Puma SE reported rising sales on demand for sneakers in Europe and its first growth in China in two years, while cautioning that profit margins will remain under pressure from higher costs.
(Bloomberg) — Puma SE reported rising sales on demand for sneakers in Europe and its first growth in China in two years, while cautioning that profit margins will remain under pressure from higher costs.
Revenue climbed 14% to €2.19 billion ($2.41 billion) in the first quarter, the company said Wednesday, slightly ahead of the average analyst estimate. Still, the gross margin narrowed on increased promotional, sourcing and freight costs.

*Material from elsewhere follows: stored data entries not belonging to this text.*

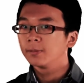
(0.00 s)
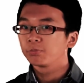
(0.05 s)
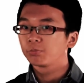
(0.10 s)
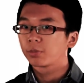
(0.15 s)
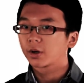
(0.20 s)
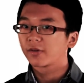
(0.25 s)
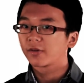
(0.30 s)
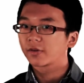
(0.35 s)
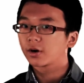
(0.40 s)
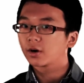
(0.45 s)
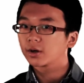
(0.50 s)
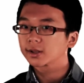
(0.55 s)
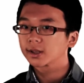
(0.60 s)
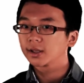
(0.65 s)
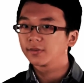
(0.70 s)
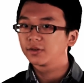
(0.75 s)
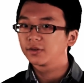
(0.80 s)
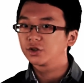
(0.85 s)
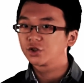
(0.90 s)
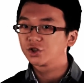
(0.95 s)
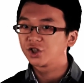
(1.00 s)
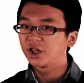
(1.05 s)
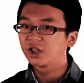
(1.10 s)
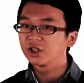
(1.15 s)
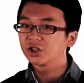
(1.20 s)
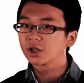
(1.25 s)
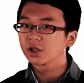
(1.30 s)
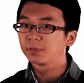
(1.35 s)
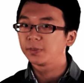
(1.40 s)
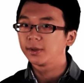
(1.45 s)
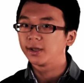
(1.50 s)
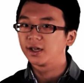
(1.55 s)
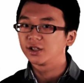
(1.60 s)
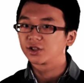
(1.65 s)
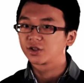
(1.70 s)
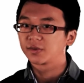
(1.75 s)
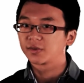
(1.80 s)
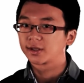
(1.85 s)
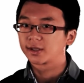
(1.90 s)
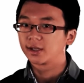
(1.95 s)
But of course, if we change the pH
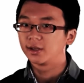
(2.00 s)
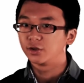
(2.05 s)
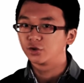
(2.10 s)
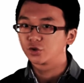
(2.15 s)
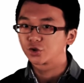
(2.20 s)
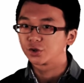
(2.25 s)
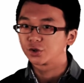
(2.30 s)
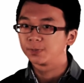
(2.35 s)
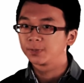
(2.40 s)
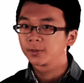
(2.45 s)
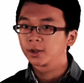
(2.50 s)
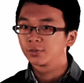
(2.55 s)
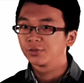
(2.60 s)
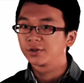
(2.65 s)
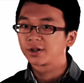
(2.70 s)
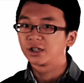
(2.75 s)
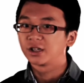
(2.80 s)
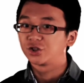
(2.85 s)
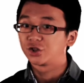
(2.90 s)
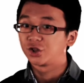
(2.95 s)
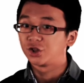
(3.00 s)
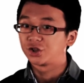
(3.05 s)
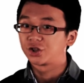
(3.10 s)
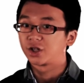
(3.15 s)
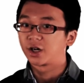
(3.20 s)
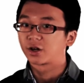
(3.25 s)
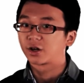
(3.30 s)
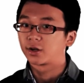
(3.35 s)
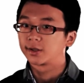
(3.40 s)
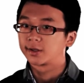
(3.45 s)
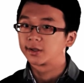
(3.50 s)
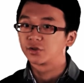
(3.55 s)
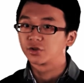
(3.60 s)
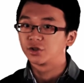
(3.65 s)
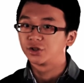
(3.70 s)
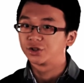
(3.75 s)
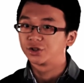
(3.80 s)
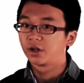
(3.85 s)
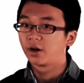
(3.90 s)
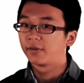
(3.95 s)
of the solution, we can change the
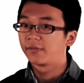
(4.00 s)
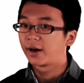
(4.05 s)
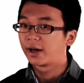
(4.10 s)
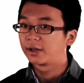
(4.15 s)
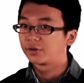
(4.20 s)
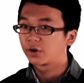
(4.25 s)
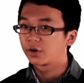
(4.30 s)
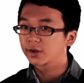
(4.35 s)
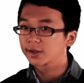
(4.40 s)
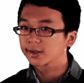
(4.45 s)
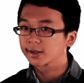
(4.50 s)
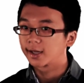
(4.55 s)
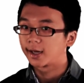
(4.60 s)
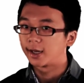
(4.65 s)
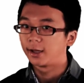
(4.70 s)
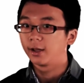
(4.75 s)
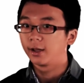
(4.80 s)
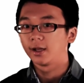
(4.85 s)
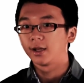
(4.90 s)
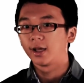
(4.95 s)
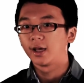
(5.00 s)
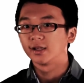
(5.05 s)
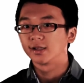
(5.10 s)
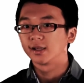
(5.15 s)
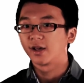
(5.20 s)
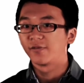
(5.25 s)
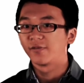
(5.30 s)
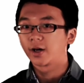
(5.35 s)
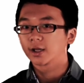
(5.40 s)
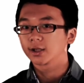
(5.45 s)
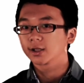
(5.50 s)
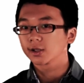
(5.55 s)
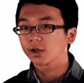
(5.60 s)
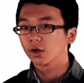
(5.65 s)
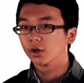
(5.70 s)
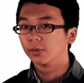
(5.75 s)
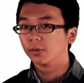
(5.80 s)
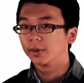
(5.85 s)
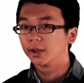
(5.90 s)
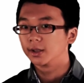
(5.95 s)
concentration of hydroxide and hence affect the
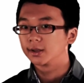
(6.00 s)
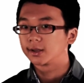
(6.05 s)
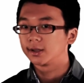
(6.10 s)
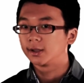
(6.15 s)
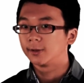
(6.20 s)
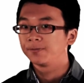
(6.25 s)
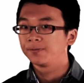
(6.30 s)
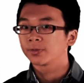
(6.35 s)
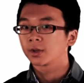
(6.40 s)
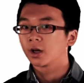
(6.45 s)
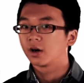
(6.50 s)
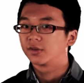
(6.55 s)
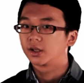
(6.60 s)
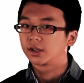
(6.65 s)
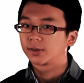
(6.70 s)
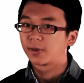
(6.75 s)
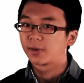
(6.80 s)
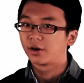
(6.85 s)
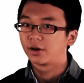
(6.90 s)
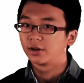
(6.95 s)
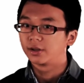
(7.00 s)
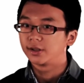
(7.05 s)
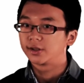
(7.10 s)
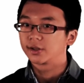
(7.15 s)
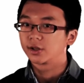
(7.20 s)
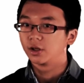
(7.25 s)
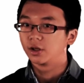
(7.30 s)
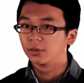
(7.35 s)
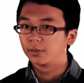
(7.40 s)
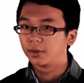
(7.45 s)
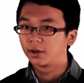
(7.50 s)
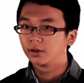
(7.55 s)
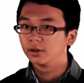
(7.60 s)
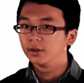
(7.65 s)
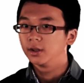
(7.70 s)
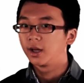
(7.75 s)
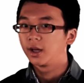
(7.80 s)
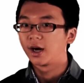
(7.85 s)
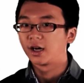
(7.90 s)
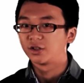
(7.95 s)
solubility of the sparingly soluble
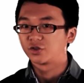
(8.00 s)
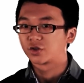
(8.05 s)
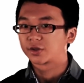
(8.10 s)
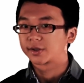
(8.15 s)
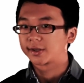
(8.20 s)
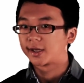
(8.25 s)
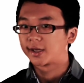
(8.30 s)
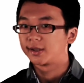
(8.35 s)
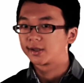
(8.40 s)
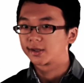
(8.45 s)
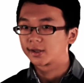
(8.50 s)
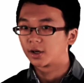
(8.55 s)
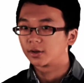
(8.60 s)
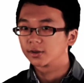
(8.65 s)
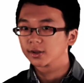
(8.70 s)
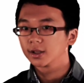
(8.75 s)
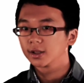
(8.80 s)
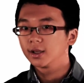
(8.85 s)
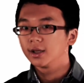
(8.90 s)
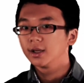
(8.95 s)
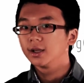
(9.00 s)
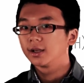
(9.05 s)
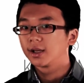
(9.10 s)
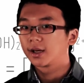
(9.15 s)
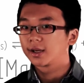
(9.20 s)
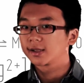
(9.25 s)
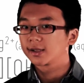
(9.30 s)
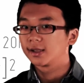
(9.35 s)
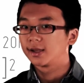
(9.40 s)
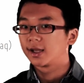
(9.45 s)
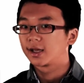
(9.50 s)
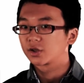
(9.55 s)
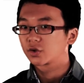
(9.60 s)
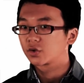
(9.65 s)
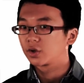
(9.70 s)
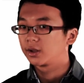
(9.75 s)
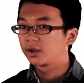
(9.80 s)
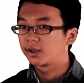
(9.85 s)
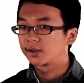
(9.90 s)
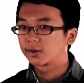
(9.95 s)
hydroxide salt. Let us
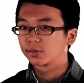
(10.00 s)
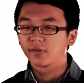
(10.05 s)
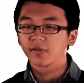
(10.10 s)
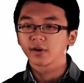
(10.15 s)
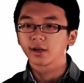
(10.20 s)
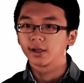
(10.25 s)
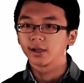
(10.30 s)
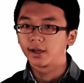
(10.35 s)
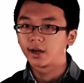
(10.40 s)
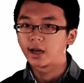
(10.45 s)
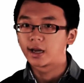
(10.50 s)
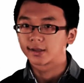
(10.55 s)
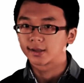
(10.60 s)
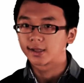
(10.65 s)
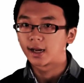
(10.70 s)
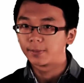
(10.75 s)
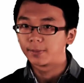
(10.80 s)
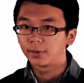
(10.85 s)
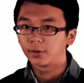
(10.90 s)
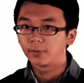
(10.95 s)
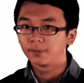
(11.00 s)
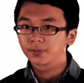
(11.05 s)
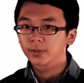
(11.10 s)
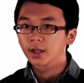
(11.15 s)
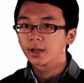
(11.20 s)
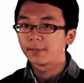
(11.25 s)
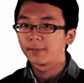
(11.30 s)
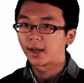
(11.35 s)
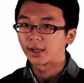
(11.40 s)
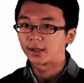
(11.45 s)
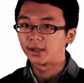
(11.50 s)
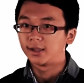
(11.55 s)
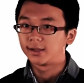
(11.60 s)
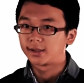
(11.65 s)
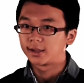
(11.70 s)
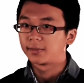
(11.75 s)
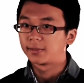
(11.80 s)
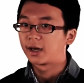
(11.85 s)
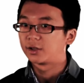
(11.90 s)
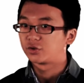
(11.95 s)
illustrate this with a clear example,
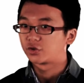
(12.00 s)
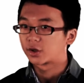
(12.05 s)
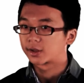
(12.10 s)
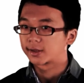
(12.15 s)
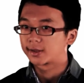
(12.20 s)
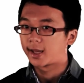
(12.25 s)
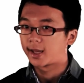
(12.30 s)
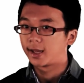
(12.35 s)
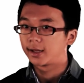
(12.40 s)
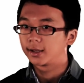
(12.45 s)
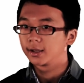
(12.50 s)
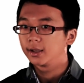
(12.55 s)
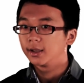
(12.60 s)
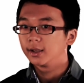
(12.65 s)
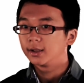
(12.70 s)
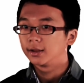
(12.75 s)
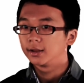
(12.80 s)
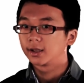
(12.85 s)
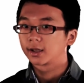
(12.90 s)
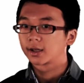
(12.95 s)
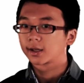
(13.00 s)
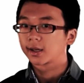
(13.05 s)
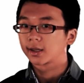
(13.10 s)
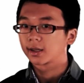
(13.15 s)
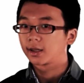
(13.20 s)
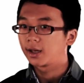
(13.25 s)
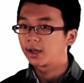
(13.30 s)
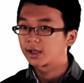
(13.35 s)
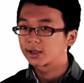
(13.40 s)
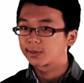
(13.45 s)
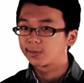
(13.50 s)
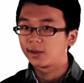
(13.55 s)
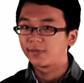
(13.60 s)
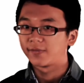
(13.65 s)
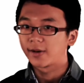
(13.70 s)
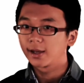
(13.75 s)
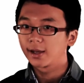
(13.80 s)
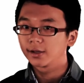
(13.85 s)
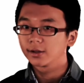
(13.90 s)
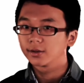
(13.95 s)
magnesium hydroxide. The KSP
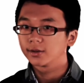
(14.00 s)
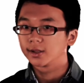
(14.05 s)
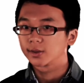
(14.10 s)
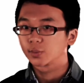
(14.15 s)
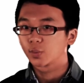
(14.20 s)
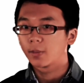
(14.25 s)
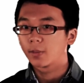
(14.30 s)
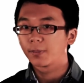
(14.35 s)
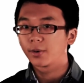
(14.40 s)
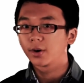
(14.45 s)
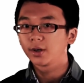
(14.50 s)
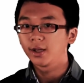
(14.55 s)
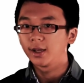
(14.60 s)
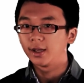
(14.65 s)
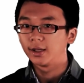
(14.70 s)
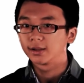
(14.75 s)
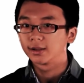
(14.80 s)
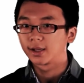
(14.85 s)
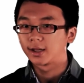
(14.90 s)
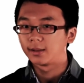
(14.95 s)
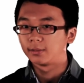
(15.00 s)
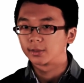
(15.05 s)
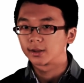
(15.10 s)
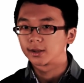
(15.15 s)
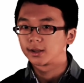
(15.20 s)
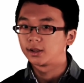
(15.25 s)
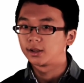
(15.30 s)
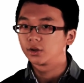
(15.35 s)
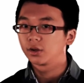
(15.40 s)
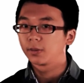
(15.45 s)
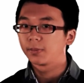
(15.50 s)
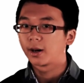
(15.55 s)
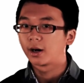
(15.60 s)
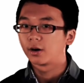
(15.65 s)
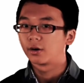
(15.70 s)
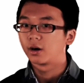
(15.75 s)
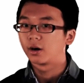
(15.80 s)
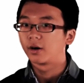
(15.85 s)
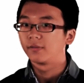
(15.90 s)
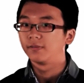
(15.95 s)
value is 1.8 times 10 to the
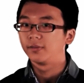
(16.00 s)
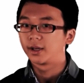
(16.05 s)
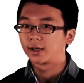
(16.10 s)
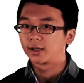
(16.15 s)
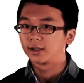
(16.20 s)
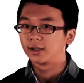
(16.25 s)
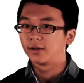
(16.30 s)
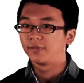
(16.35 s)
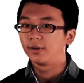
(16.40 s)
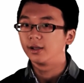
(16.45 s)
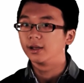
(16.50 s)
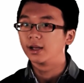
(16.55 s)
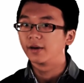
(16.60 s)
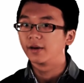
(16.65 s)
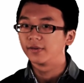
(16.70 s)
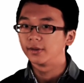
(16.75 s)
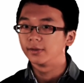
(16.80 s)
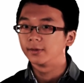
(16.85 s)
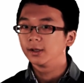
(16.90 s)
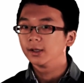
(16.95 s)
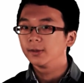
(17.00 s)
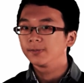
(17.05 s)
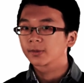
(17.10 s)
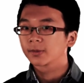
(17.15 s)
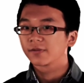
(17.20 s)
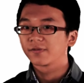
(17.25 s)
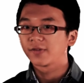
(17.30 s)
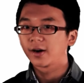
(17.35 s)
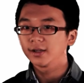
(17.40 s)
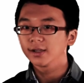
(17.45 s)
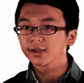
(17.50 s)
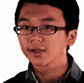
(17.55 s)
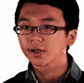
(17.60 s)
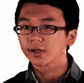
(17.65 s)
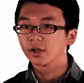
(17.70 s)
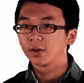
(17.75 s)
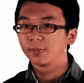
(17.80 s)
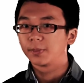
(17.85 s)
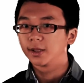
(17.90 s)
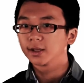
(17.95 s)
power of negative 11. Find the
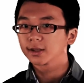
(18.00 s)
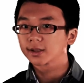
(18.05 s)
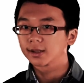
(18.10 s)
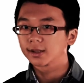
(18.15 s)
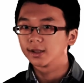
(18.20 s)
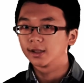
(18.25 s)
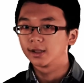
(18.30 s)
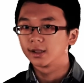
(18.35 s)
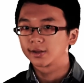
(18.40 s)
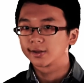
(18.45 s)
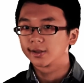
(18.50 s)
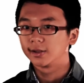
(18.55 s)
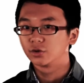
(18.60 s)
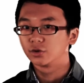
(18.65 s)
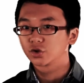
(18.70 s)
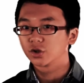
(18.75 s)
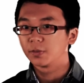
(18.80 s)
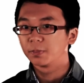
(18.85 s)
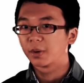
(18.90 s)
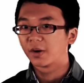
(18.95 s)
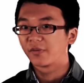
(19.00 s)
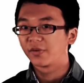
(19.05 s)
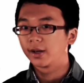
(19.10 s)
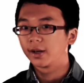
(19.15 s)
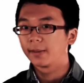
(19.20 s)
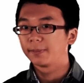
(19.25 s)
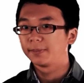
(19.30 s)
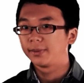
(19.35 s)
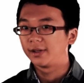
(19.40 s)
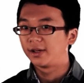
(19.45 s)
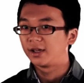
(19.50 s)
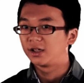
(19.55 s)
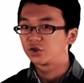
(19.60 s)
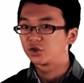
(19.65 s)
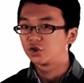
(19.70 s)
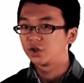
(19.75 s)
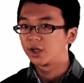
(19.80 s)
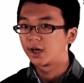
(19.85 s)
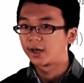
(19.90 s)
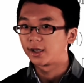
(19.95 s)
solubility in a solution buffered at
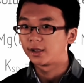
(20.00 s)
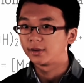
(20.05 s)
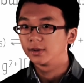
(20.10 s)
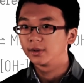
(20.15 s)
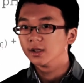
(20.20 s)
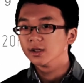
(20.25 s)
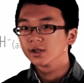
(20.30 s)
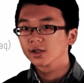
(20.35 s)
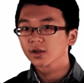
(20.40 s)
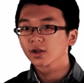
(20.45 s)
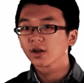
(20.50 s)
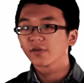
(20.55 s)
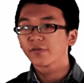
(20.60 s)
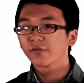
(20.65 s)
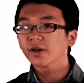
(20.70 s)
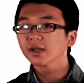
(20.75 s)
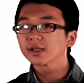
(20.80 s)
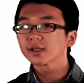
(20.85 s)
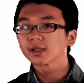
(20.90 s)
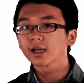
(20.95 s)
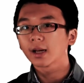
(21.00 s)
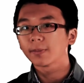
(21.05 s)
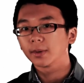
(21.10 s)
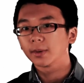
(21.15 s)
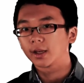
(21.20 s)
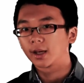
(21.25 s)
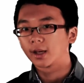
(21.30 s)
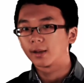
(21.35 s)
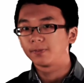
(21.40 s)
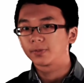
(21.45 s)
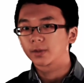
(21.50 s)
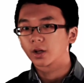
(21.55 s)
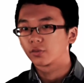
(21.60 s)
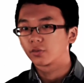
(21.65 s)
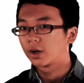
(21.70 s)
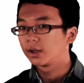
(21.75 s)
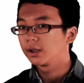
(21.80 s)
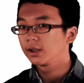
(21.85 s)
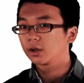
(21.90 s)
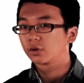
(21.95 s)
pH 9. So the first step again,
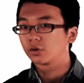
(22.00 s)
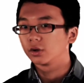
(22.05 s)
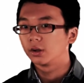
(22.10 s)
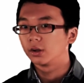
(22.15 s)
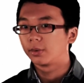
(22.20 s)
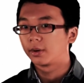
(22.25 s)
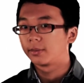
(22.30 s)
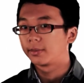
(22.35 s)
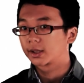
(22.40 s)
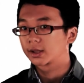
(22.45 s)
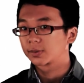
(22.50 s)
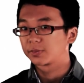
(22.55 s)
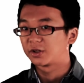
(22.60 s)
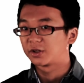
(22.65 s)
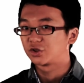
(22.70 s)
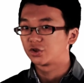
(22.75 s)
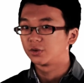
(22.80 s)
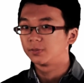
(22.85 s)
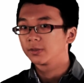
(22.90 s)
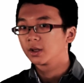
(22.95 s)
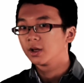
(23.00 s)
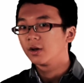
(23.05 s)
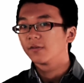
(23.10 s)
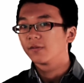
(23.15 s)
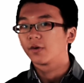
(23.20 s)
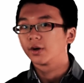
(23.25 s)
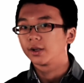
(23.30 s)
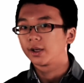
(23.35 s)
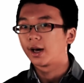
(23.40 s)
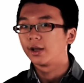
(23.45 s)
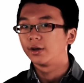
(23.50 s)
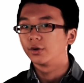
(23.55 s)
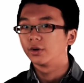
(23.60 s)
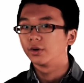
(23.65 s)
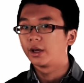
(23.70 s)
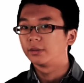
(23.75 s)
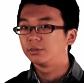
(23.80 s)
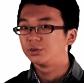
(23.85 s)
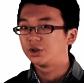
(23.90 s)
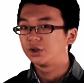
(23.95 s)
write the equilibrium expression for the unknown
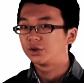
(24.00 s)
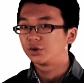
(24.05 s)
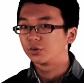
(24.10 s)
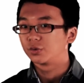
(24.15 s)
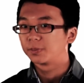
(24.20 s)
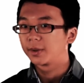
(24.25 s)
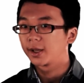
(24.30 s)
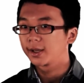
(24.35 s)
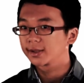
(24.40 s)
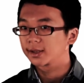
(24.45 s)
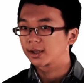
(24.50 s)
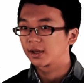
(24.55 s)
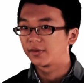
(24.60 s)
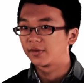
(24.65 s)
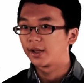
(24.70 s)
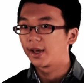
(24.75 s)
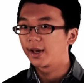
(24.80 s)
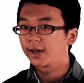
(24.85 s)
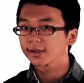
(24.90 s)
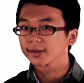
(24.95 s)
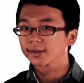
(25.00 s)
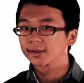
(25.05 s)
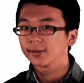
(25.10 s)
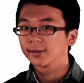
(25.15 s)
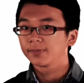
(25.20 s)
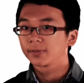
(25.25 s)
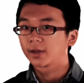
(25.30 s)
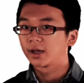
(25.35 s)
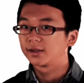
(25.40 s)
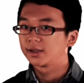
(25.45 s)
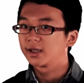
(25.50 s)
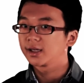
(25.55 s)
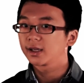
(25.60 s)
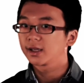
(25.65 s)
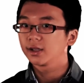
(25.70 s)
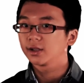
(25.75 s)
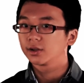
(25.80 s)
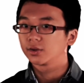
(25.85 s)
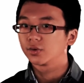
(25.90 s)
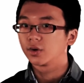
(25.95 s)
Mg2+, give it x, and take
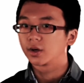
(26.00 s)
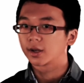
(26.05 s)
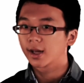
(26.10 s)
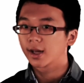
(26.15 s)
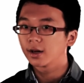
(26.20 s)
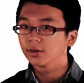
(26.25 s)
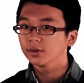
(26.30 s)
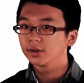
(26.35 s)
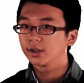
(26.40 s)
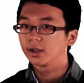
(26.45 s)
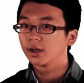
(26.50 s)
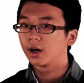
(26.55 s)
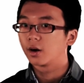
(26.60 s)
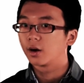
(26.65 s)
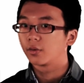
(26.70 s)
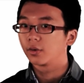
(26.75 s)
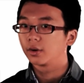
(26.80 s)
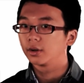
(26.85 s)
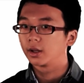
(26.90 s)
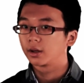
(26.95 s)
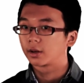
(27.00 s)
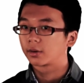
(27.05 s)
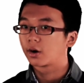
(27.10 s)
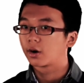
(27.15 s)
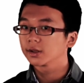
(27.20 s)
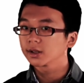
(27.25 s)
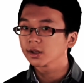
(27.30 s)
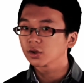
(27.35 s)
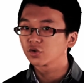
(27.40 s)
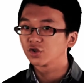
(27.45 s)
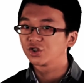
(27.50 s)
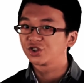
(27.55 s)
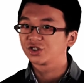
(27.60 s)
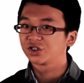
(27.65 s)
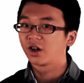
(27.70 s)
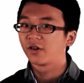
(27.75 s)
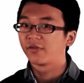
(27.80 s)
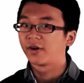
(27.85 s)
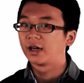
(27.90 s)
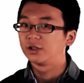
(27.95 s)
into account the concentration
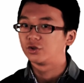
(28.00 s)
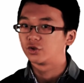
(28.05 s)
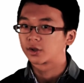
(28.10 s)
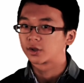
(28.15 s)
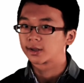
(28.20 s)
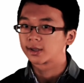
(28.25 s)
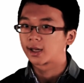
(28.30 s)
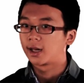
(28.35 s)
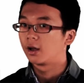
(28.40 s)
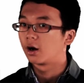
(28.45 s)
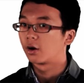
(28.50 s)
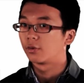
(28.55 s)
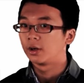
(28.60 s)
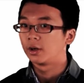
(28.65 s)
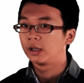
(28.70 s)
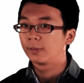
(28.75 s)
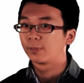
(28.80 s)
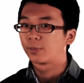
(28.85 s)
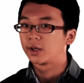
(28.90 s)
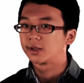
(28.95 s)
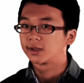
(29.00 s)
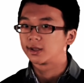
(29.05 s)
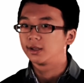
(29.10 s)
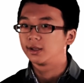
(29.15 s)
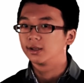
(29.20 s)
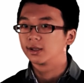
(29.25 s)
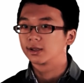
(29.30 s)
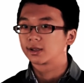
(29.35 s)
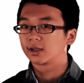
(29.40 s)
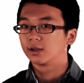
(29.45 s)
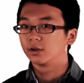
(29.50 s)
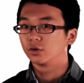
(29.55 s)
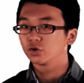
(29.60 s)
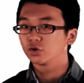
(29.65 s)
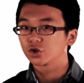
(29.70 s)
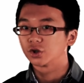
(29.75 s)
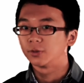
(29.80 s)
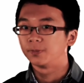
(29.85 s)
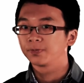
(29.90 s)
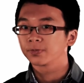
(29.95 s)
of hydroxide already present in the
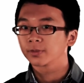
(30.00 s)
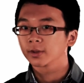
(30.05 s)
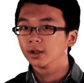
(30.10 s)
solution.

Puma recast its forecast for the rest of the year, saying business may be a bit slower this quarter and should accelerate in the summer and fall. It warned that “recession fears in various markets, persistently high inflation and elevated interest rates are leading to muted consumer sentiment and volatile demand in retail.”
The shares fell as much 4.3% in early German trading, before paring losses. The stock is down about 2% this year.
The robust sales in Europe, its biggest market, and rebounding demand in China helped offset continued troubles in North America, where Puma is struggling to work through a huge inventory of low-price sneakers and apparel.
Chief Executive Officer Arne Freundt is looking to boost Puma’s profitability by building out its direct-to-consumer operations and selling higher-priced soccer, basketball and running sportswear, especially in the US.